= Record set =

__________________________________________________

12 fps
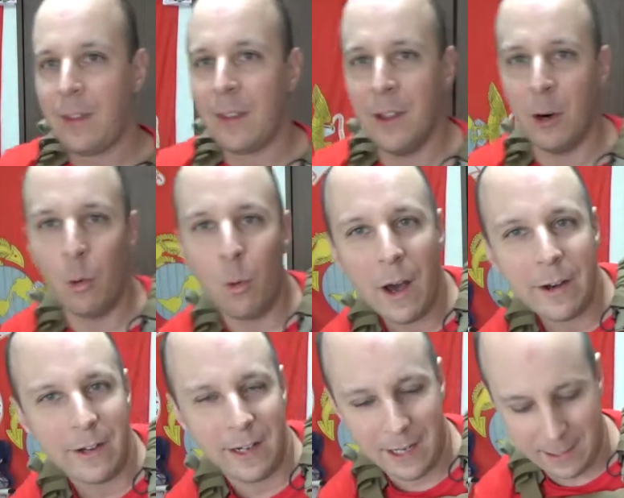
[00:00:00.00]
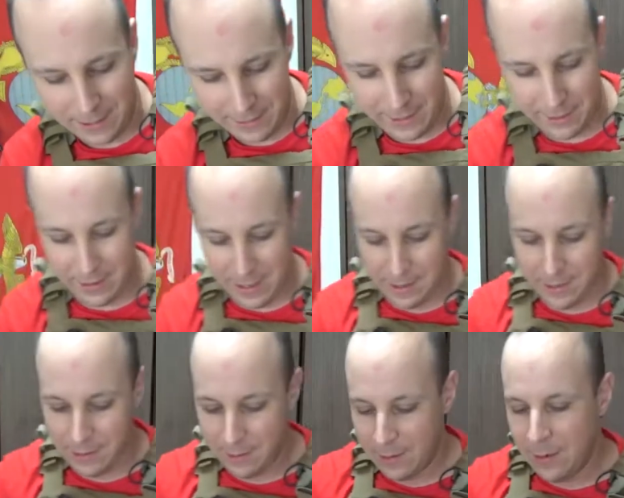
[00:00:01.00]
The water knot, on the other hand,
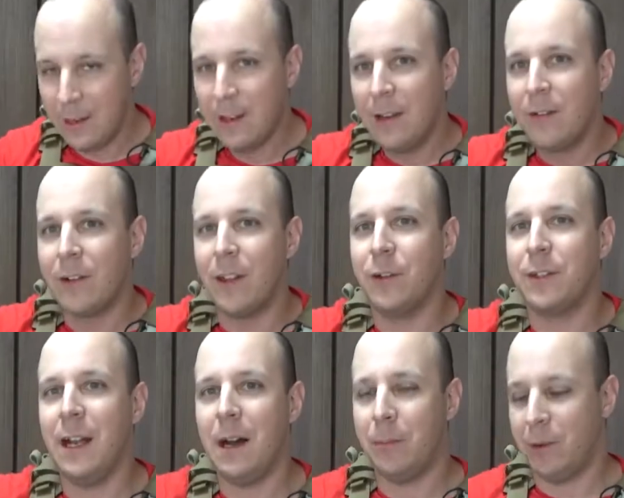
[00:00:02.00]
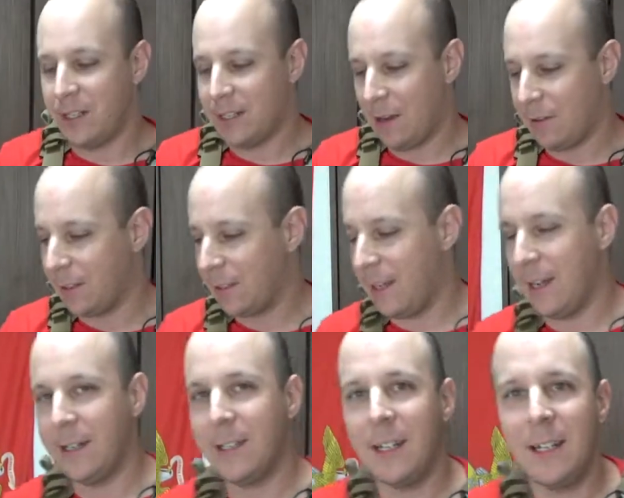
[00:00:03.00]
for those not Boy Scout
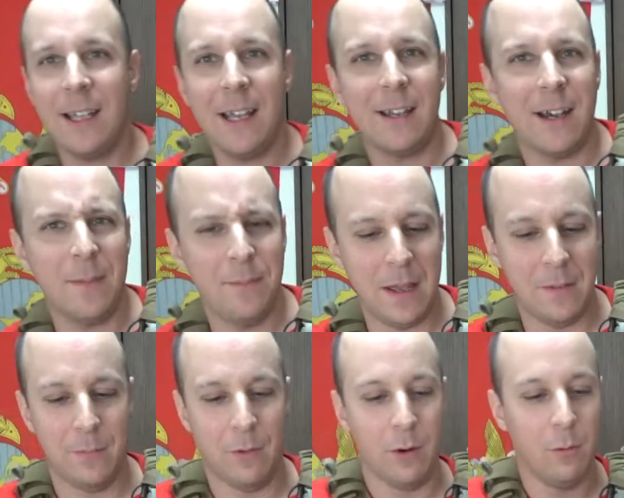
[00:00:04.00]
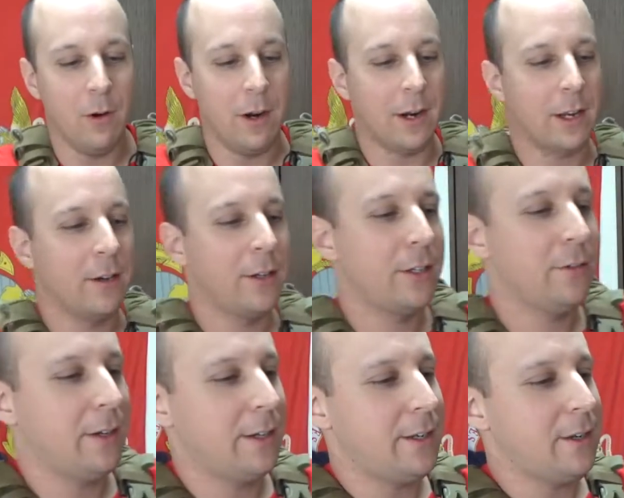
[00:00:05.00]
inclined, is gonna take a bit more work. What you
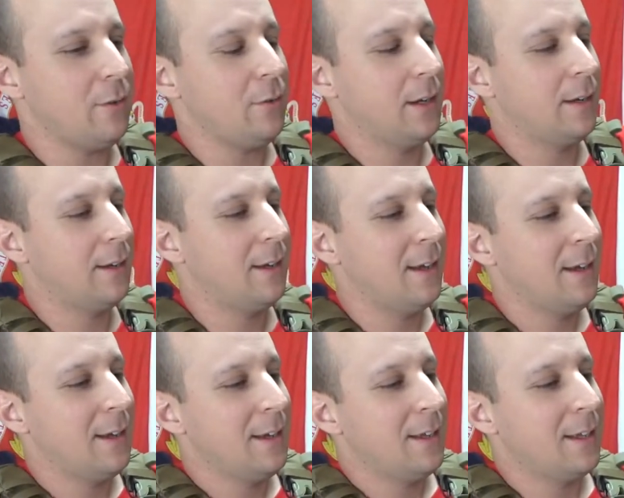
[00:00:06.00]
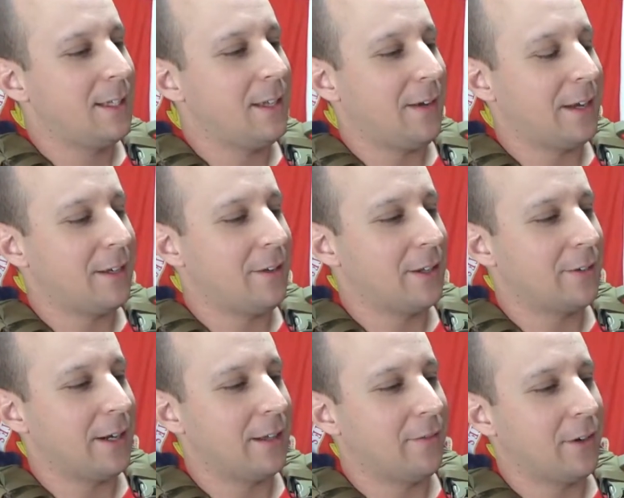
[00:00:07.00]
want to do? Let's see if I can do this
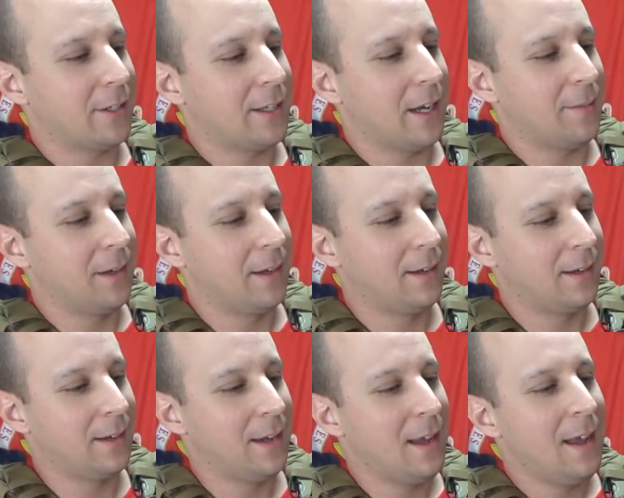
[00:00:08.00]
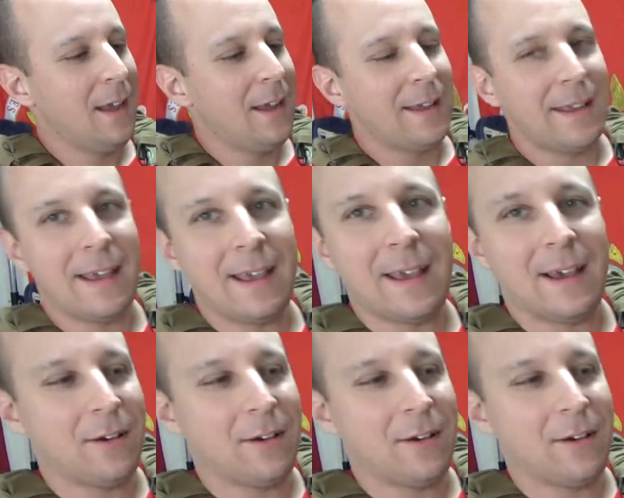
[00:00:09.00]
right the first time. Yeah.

__________________________________________________

= Exercise brief =
An exact transcription of the records above is needed, with no pictures included.

= Solution =
12 fps
[00:00:00.00]
[00:00:01.00]
The water knot, on the other hand,
[00:00:02.00]
[00:00:03.00]
for those not Boy Scout
[00:00:04.00]
[00:00:05.00]
inclined, is gonna take a bit more work. What you
[00:00:06.00]
[00:00:07.00]
want to do? Let's see if I can do this
[00:00:08.00]
[00:00:09.00]
right the first time. Yeah.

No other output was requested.